Memory exhaustion. Shared dicts have a fixed size. When the dict fills up, OpenResty evicts entries using an LRU policy, which means rate limits can silently stop working under memory pressure. Monitor usage with dict:capacity() and dict:free_space(), and size your dicts generously. For a simple per-IP counter, each entry uses roughly 50–100 bytes, so a 5 MB dict holds 50,000–100,000 unique IPs comfortably.

Atomicity across multiple calls. Each individual ngx.shared.DICT method is atomic, but sequences like get then set are not. If you need atomic read-modify-write, use incr wherever possible and accept its integer-only constraint. If you need something more complex, consider Lua’s ngx.lock or move to Redis with its native atomic commands.

TTL and lazy expiration. When you set a TTL with exptime, the key is not removed immediately when it expires. OpenResty removes it lazily on the next access. This means expired keys still consume memory until something reads them.
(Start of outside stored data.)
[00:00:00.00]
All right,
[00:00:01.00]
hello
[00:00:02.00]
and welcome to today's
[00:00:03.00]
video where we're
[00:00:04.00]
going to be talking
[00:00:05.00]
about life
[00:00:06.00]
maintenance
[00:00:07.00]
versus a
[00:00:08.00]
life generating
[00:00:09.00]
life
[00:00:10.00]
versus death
Call dict:flush_expired() periodically from a timer if this is a concern.

local dict = ngx.shared.rate_limit
local freed = dict:flush_expired(100)  -- flush up to 100 entries
ngx.log(ngx.INFO, "flushed ", freed, " expired entries")

Set up the timer in the init_by_lua phase so it runs across all workers.

Key design. Keep your rate limit keys short and consistent. A pattern like "rl:" .. client_id .. ":" .. window works, but "rl:" can be omitted if the dict is dedicated to rate limiting. Avoid embedding large values like full user agents or query strings into keys.

Missing client identifiers. In some setups — for example, when nginx sits behind another proxy that does not set $remote_addr correctly — the client IP comes from an HTTP header like X-Forwarded-For. Validate that the header is present and looks reasonable before using it as a key, otherwise a single malicious header value could poison the rate limit state for everyone.

Summary

You now have three patterns for rate limiting with OpenResty and ngx.shared.DICT.

The fixed window counter is the simplest. It works well for single-server APIs where occasional boundary bursts are acceptable. The token bucket handles bursty traffic more gracefully, but the pure-Lua implementation is not fully atomic across the read-modify-write cycle — keep that in mind for strict enforcement scenarios.

For production services, lua-resty-limit-traffic is the correct choice. It provides well-tested limiters with proper atomicity, supports bursting and request delaying, and can scale to multi-server deployments via Redis. Combine it with init_by_lua for setup and access_by_lua for enforcement, and you have a rate limiter that handles tens of thousands of requests per second without breaking a sweat.

Start with the fixed window counter for prototyping, move to the token bucket when you need smoother traffic shaping, and reach for lua-resty-limit-traffic when you are ready to ship.